Libghostty is coming

Overall reaction to Ghostty / libghostty

  • Many commenters are enthusiastic about Ghostty and the announcement of libghostty, seeing it as a high‑quality, modern terminal core with strong attention to detail and performance.
  • Several users report having switched from iTerm2/wezterm/other terminals to Ghostty and “not looking back,” especially on macOS.
  • Others tried Ghostty and found it underwhelming or too immature for daily use, keeping their existing terminals.

Perceived strengths

  • Very fast rendering and low latency, especially with heavy TUI apps or long scrollback; often contrasted with “laggy” iTerm2.
  • Reliable text reflow and scrollback behavior, fixing issues some had with previous terminals.
  • Simple, text‑file configuration, good theming, split-pane management, shaders/visual effects, and good support for modern protocols (Kitty graphics/keyboard, tmux control mode parsing).
  • Written in Zig with a zero‑dependency C API (no libc), which some see as evidence Zig is “ready” and as a good embedding story.

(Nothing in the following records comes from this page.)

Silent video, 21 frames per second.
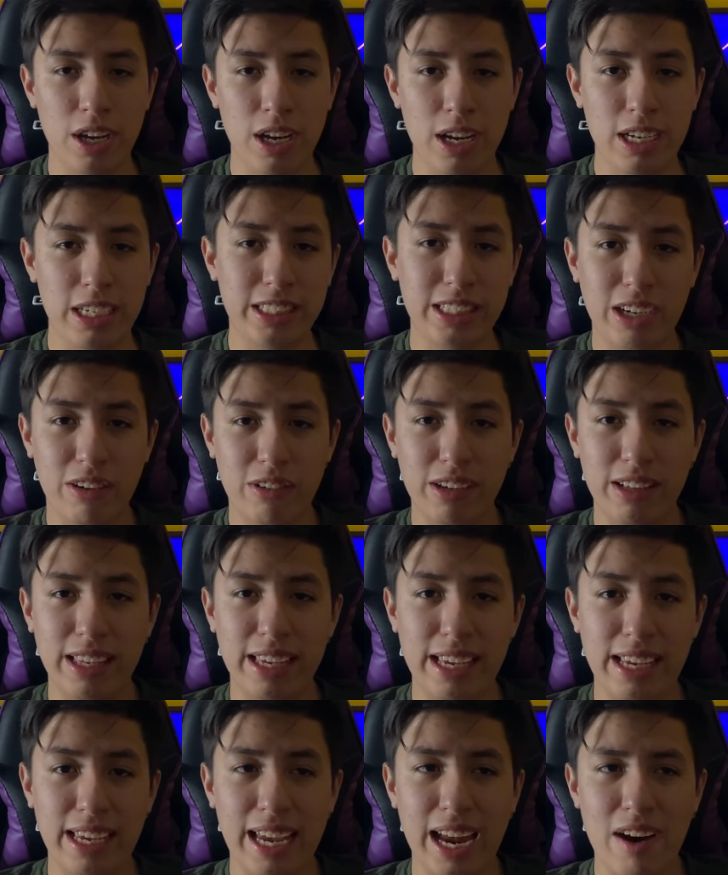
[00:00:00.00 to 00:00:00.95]
He's not
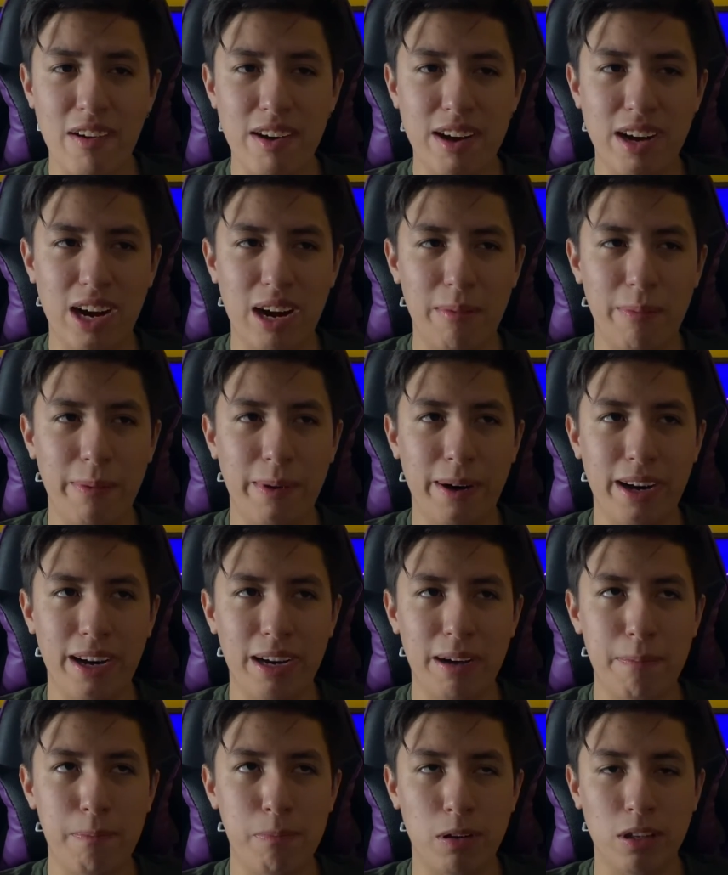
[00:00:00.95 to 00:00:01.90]
really caring
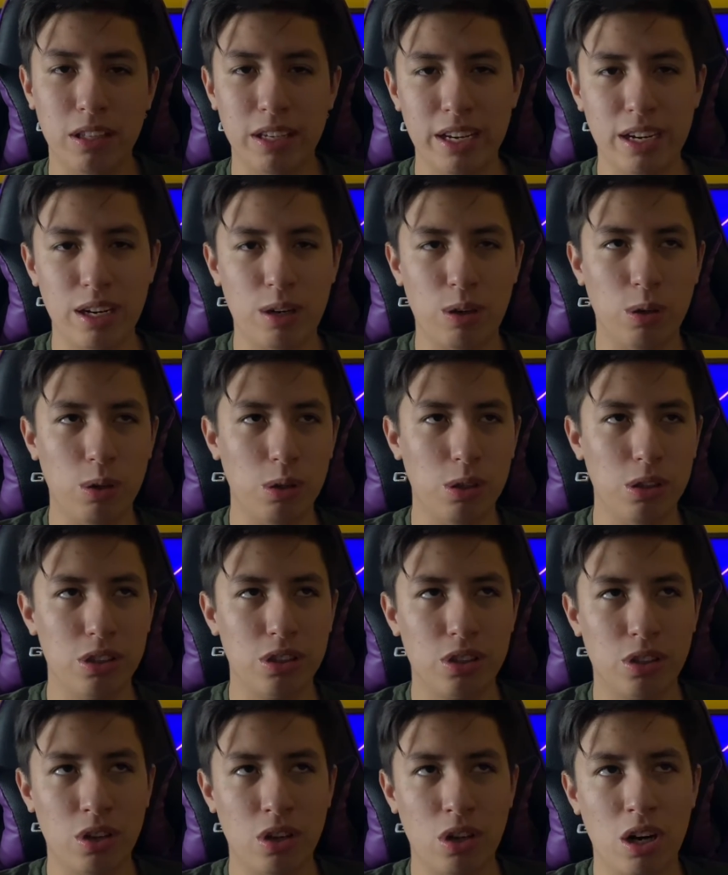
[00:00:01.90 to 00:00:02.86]
about
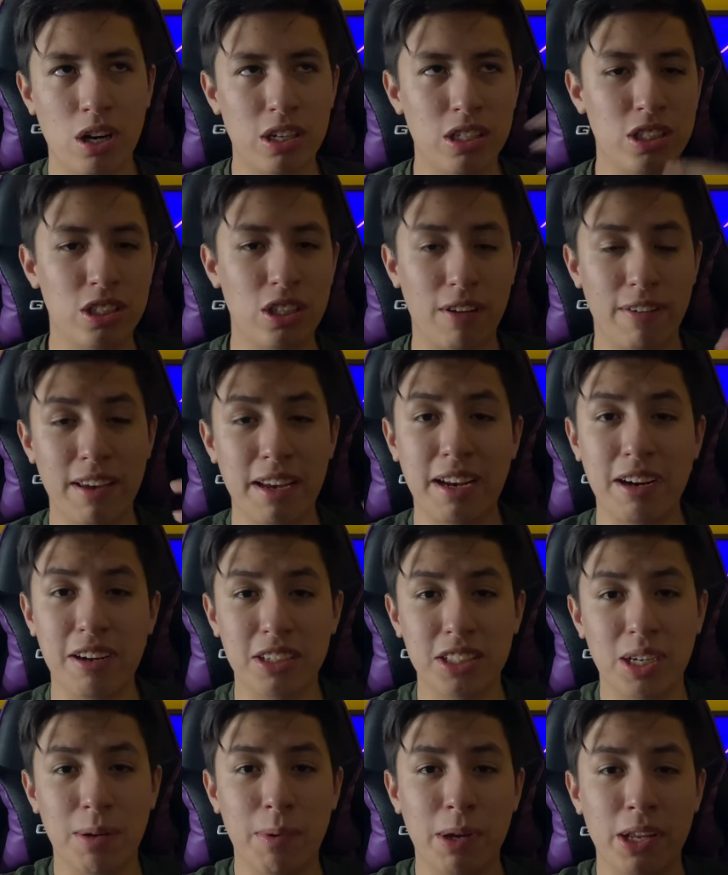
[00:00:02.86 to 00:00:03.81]
politicals or other stuff. He
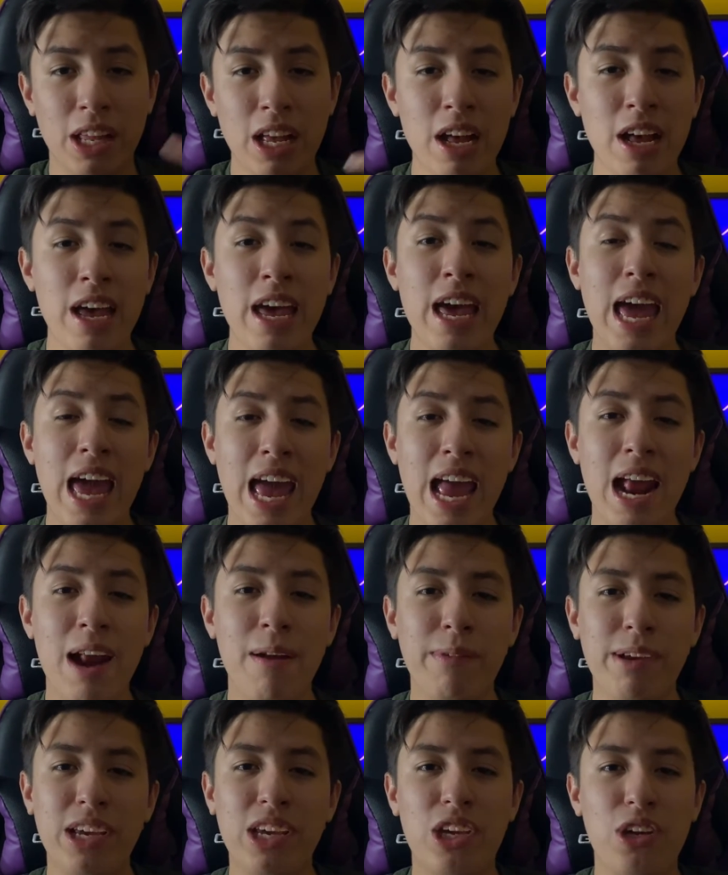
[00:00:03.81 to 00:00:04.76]
cares about
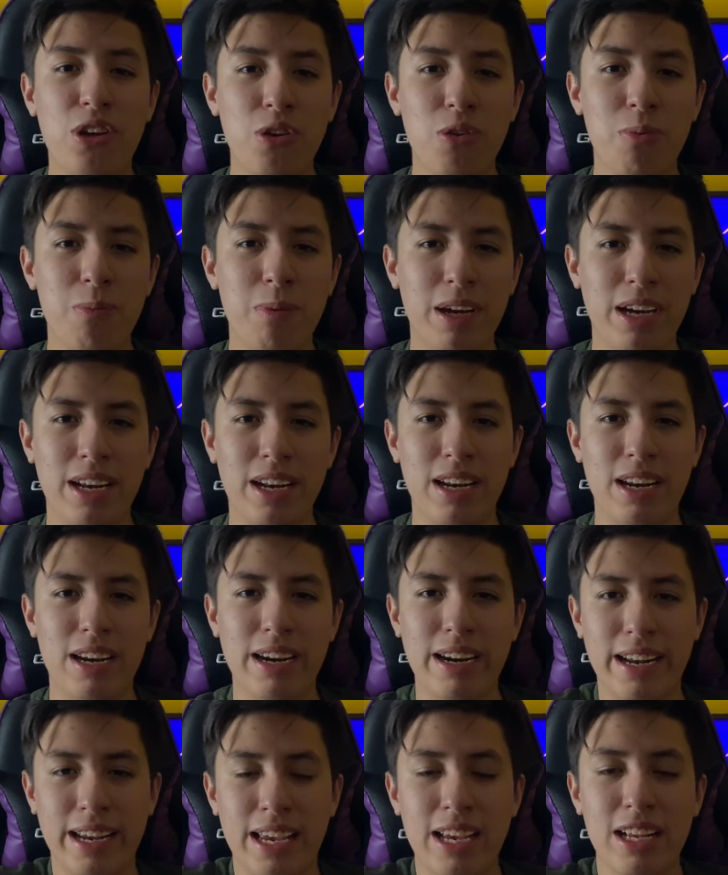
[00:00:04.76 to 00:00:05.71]
every
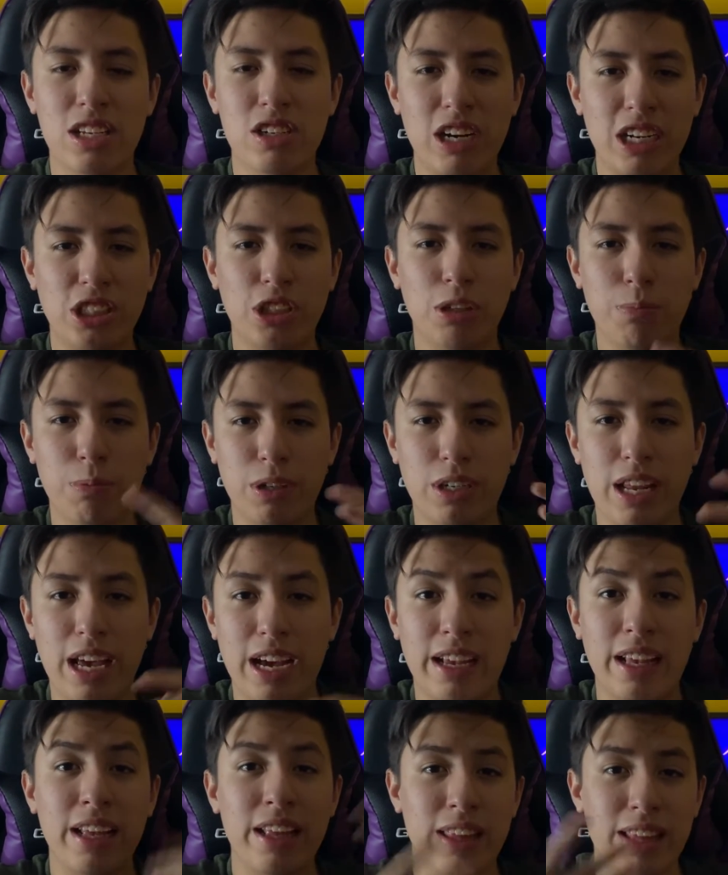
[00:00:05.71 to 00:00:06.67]
human. He tries to
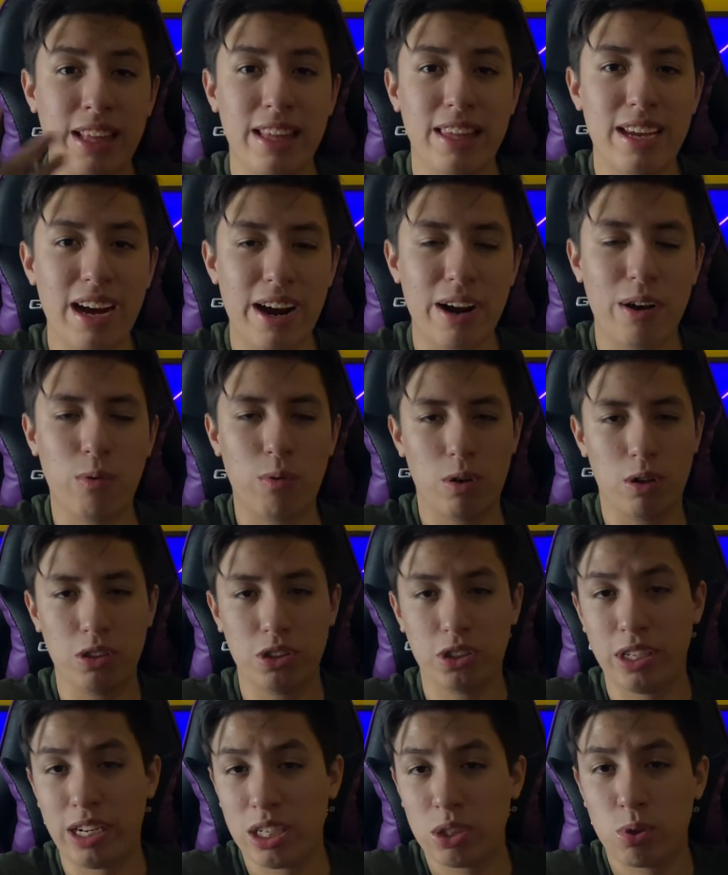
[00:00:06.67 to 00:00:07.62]
protect the entire world.
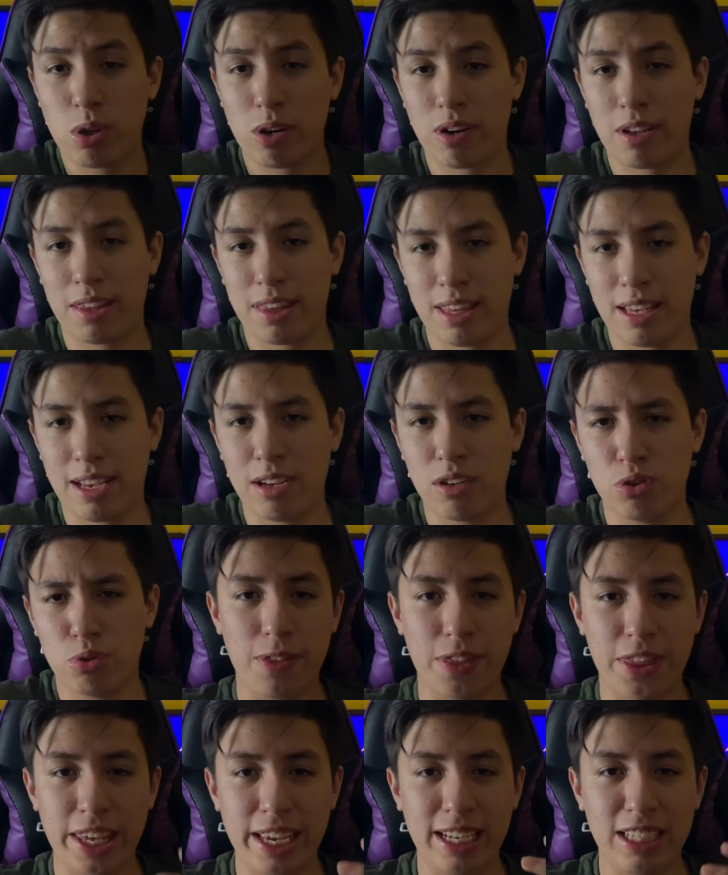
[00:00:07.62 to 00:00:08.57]
So that's what I think
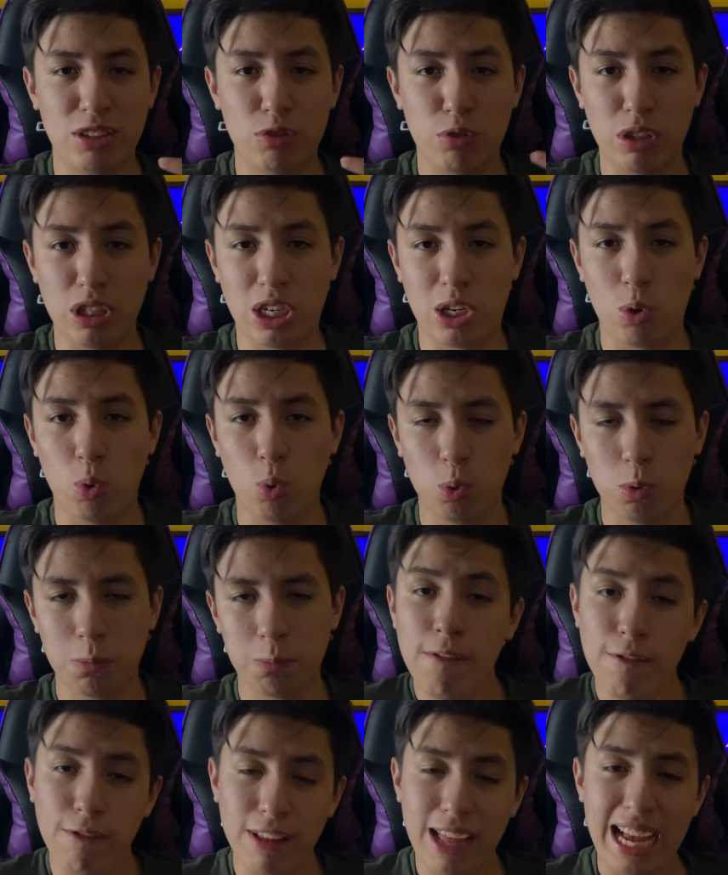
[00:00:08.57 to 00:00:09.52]
is really cool.
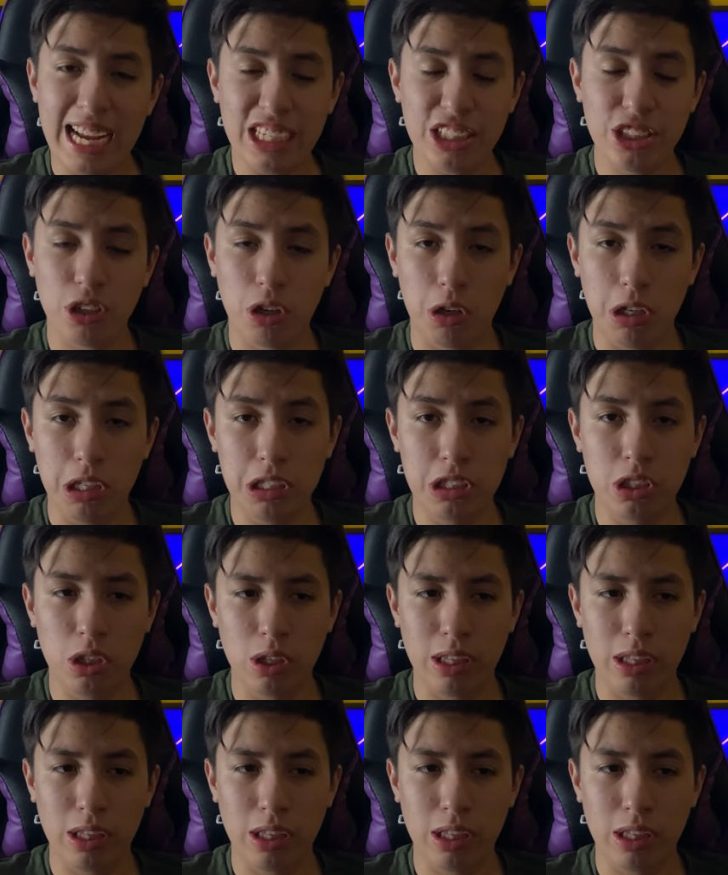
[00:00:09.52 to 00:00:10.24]
Flash also,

Pain points and missing features in Ghostty

  • Most‑cited blocker: no built‑in scrollback search / Cmd+F and no scrollbars yet. Workarounds include piping to less/grep, dumping scrollback to a file, or using tmux/zellij search. Many find this acceptable; others call it a dealbreaker.
  • Some macOS users complain about font rendering (especially on external monitors) and lack of Terminal.app‑like polish.
  • Keyboard/UX rough edges: difficulty selecting/copying via keyboard alone, cmd+. not sending Ctrl‑C by default, and terminfo/ssh friction (remote hosts not knowing xterm-ghostty).
  • A few Linux users report GTK4 quirks, clipboard inconsistencies, and specific bugs that make Ghostty unusable for them under load.

libghostty use cases and ecosystem comparisons

  • Developers are excited about embedding Ghostty’s VT core in editors (Neovim/Emacs), pagers, debuggers, custom apps, hobby OSes, and potentially web/WASM and mobile frontends.
  • Compared with vte/libvterm/libtmt, libghostty is described as more feature‑complete (scrollback, resize reflow, modern escape sequences) and cross‑toolkit.
  • Some worry about “yet another VT parser,” others argue a well‑designed, shared core could actually reduce fragmentation.

Workflows, platforms, and philosophy

  • Strong side‑discussion on tmux vs Neovim terminals vs vterm: tmux praised for session and scrollback management; Neovim/Emacs users eye libghostty to fix rendering/flicker and reflow issues.
  • Platform complaints: Ghostty’s macOS ≥13 requirement alienates users who intentionally stay on older macOS; others counter that supporting outdated systems is an undue burden.
  • Licensing debate: whether a core infra library like this should be copyleft (GPL/LGPL) vs MIT, with concerns about closed‑source forks adding telemetry vs practicality/adoption.